Per adesso ai tifosi resta il cartonato sulle tribune e l'audio virtuale in tv. Oppure l'esultanza finta, come i giocatori del Borussia Dortmund sotto il muro giallo che non c'è. Il rinomato dodicesimo uomo in campo resta fuori dalla porta, ma il momento di salvaguardare quel legame è proprio adesso secondo Barbara Ricci, Presidente e Amministratore Delegato di SportWide Group, esperta di marketing sportivo, con un passato di rilievo in realtà del calibro di Juve e Inter.
Adesso cosa bisogna fare per non perdere il supporter inteso come consumatore?
«Il tifoso è il primo cliente, un patrimonio a tutti gli effetti. I post sui social rinsaldano il legame e lo tengono vivo, ma è un'attività fatta da uno verso tanti. Chi va allo stadio merita di più, un rapporto privilegiato per farlo sentire parte di quel mondo. Se gli togli la presenza allo stadio, che è la cosa principale, devi rendergliela in altro modo, pensare a un diversivo. Non poter essere sugli spalti per la propria squadra è un sacrificio».
Sediolini vuoti vuol dire anche incassi mancati.
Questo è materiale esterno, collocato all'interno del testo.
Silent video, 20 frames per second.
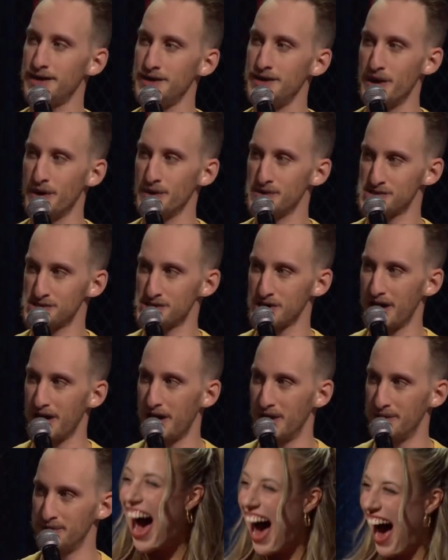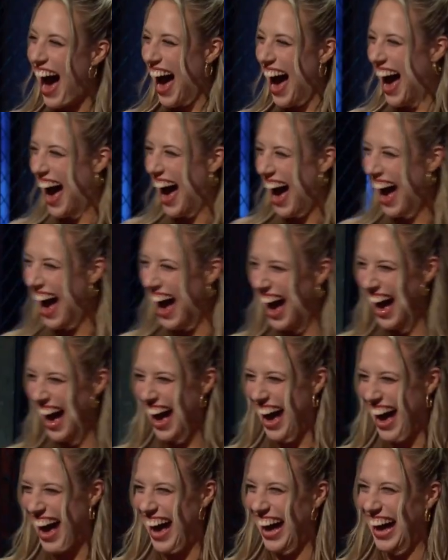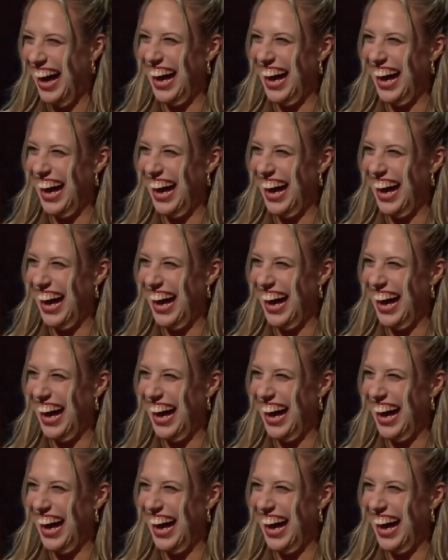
Nose Job. Is there aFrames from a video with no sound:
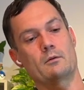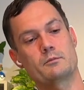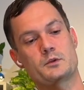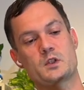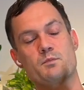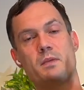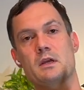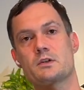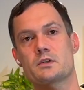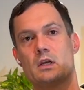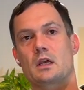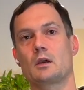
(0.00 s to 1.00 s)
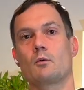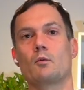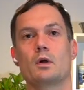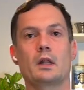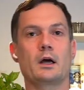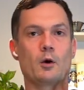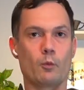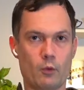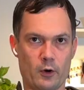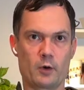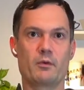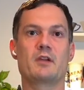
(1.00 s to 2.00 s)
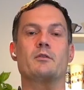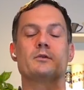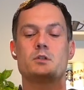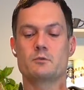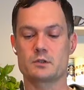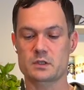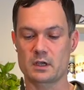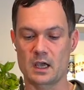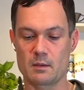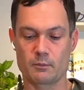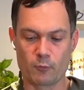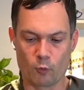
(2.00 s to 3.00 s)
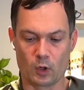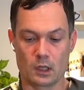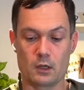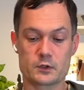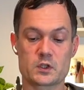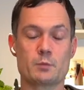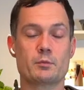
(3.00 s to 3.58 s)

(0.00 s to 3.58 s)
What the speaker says: spacing will help water vapor to escape while also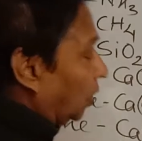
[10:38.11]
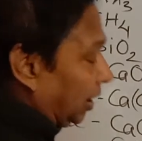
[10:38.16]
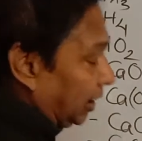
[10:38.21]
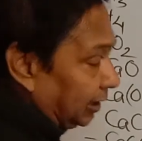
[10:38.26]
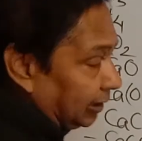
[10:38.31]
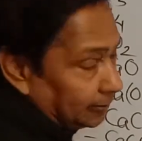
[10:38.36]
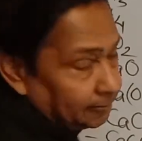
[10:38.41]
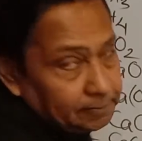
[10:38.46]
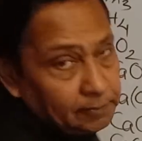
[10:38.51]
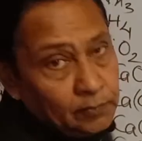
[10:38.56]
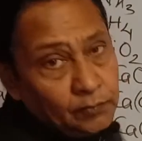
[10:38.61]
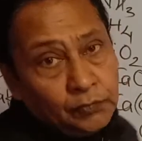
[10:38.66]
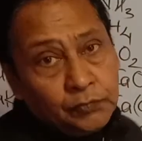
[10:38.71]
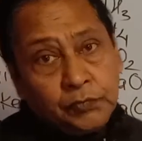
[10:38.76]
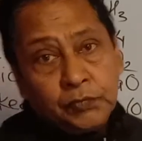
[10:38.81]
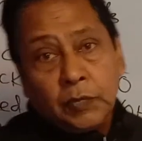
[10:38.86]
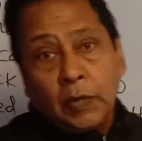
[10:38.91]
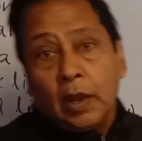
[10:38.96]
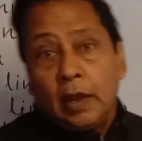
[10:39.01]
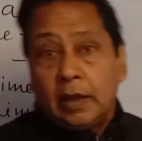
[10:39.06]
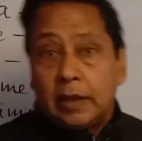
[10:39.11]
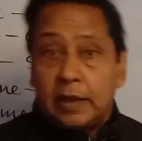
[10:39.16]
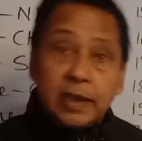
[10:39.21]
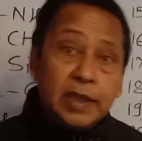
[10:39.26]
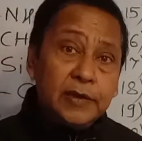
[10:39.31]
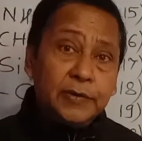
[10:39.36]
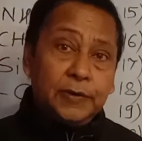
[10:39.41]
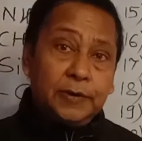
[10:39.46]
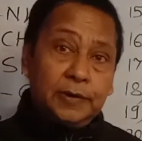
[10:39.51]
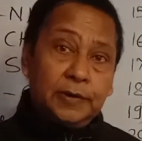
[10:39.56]
way,
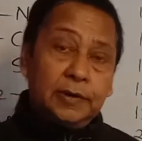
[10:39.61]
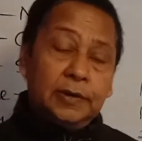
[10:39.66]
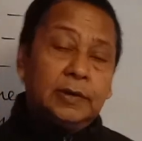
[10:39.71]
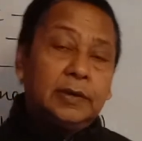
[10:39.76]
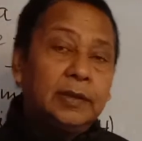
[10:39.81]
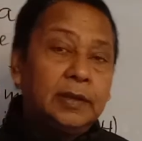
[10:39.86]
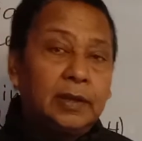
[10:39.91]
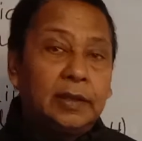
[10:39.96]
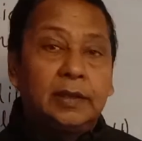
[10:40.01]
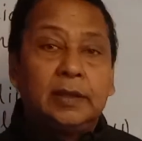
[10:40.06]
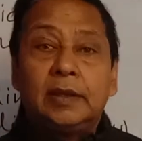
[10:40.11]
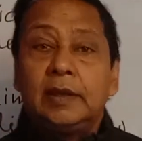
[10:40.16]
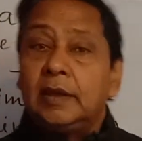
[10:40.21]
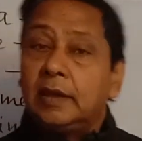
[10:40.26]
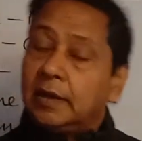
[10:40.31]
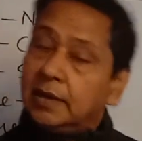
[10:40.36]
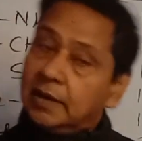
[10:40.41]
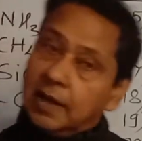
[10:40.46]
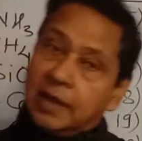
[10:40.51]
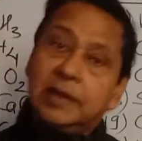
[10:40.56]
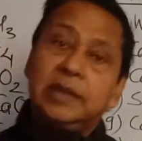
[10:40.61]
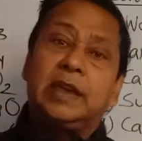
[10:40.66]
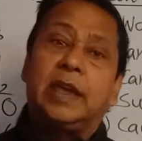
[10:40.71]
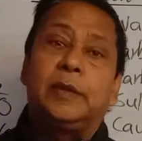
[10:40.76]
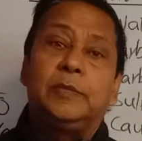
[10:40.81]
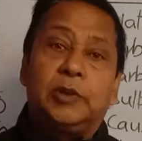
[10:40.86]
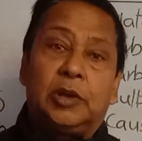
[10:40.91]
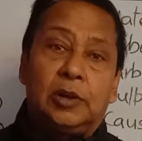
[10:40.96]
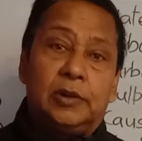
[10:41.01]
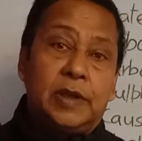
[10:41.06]
if in any
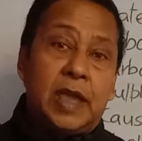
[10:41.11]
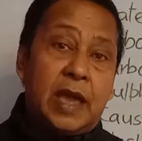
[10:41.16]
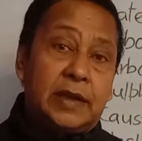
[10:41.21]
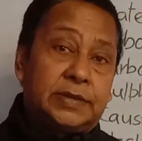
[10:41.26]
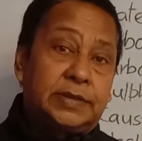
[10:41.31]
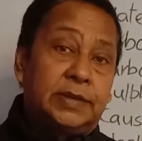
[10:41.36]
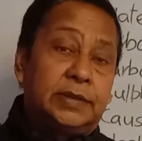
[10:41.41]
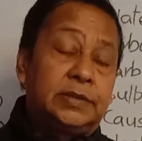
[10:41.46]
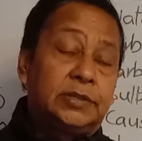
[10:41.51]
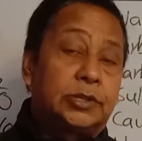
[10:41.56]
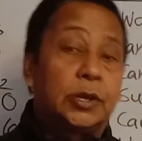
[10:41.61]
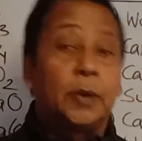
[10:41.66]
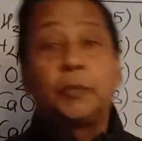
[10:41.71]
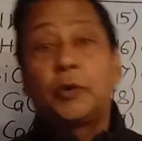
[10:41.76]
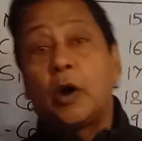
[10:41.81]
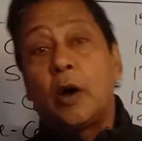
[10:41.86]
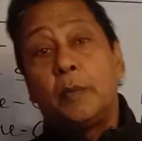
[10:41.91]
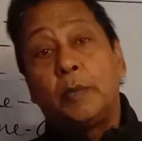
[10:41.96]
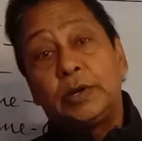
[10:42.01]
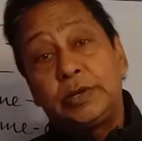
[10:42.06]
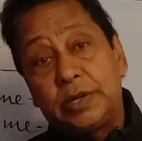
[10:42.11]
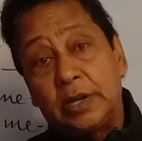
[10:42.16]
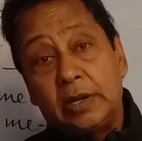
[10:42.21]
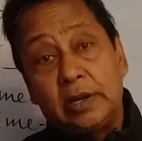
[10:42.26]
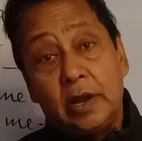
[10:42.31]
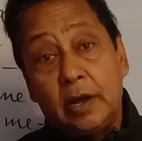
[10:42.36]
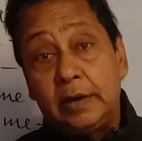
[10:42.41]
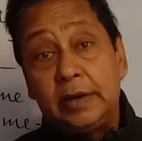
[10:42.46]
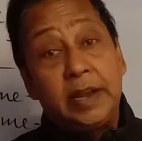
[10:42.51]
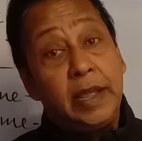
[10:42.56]
chemical reaction some commercial
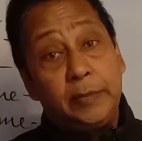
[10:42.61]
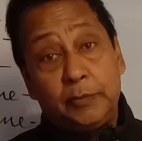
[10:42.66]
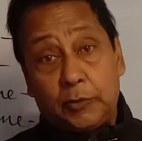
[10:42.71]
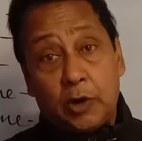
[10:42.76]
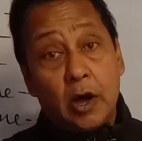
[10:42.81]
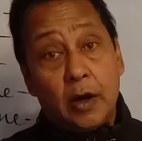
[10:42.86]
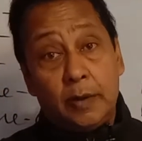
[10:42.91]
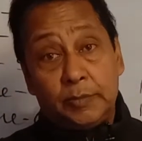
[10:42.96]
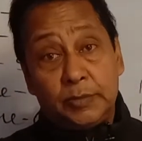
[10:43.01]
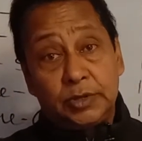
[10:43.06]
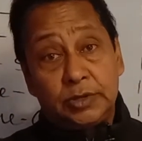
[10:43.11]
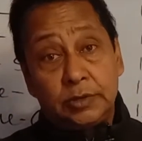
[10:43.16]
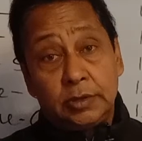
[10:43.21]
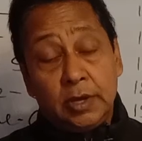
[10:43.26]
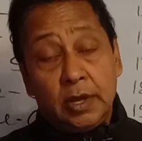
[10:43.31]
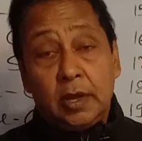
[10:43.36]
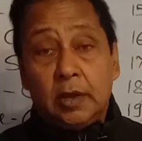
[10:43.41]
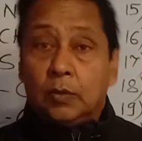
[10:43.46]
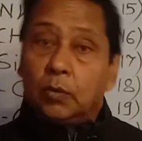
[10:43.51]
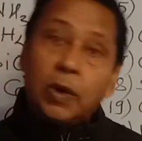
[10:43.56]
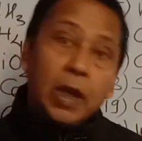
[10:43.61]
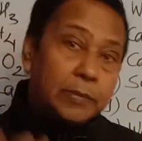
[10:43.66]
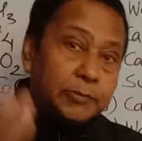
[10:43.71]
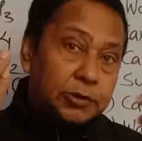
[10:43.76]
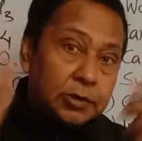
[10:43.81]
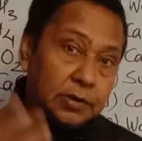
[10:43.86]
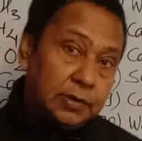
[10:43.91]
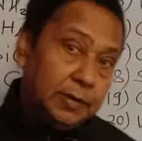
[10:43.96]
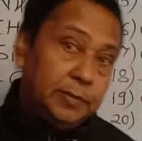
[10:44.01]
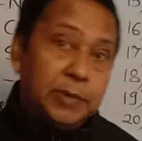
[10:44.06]
name comes, we have
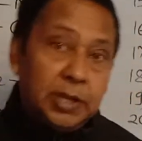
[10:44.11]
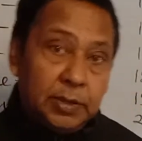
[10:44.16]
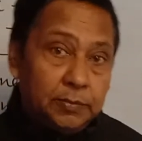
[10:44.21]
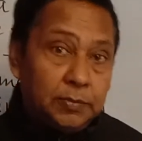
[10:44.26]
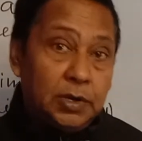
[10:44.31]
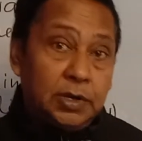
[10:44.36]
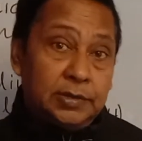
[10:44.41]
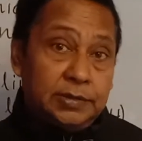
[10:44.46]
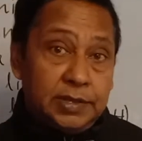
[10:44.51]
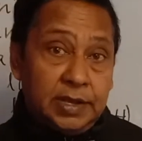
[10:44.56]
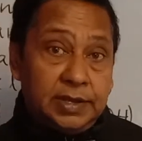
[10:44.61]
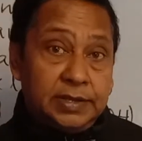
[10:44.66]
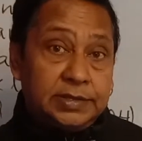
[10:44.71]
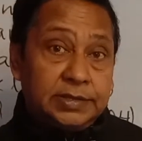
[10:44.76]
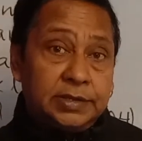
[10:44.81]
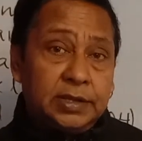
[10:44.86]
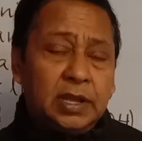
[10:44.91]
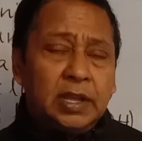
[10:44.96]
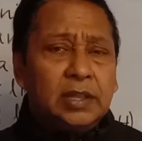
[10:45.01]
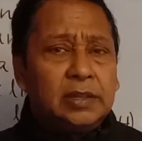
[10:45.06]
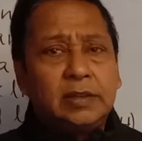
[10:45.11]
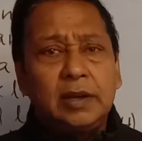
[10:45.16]
to remember this.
Ma è solo questione di soldi?
«È una componente, inutile negarlo. Se gestite bene, le revenue da stadio possono rappresentare fino al 30% degli incassi. I supporter generano ulteriori ritorni con gli sponsor e i fornitori, non pagano solo il biglietto. Aldilà delle questioni economiche, c'è un discorso di fidelizzazione: il brand, inteso come società di calcio, deve mantenere il legame col proprio cliente. I tifosi devono restare al centro, anche se negli ultimi anni si tende a rimpiazzarli con pay tv e social».
Bisogna già prevedere bonus per quando gli stadi riapriranno?
«Partiamo dal rimborsare quello che è stato pagato, ma non usufruito. Magari attraverso servizi, voucher, attività per quando torneremo alla normalità. E poi pensiamo anche al presente perché l'essere tifoso va riconosciuto sempre. Bisogna pensare a gesti dedicati, come la telefonata del calciatore nel giorno del compleanno oppure un invito, a piccoli gruppetti, per assistere agli allenamenti. In sicurezza, si potrebbe fare».
Il marchio e i gadget vanno difesi soprattutto ora che i ricavi scarseggiano...
«La contraffazione è un problema enorme. Bisognerà insistere sui punti vendita ufficiali perché quelli presenti negli stadi sono tagliati fuori o non sono in centro città. Piuttosto andrebbero potenziati i temporary store, per continuare a farsi vedere e non perdere il contatto con i fan».
C'è una ricetta di marketing fatta su misura per questa crisi?
«Ognuno ha la sua realtà e deve calibrarla sugli obiettivi che si pone.
Ma insisto, non bisogna perdere il legame di fedeltà con i tifosi. Meritano attenzioni più di tutti. I cartonati possono andare bene per questa fase, con i boati finti o altri rumori registrati inizia a diventare una messa in scena».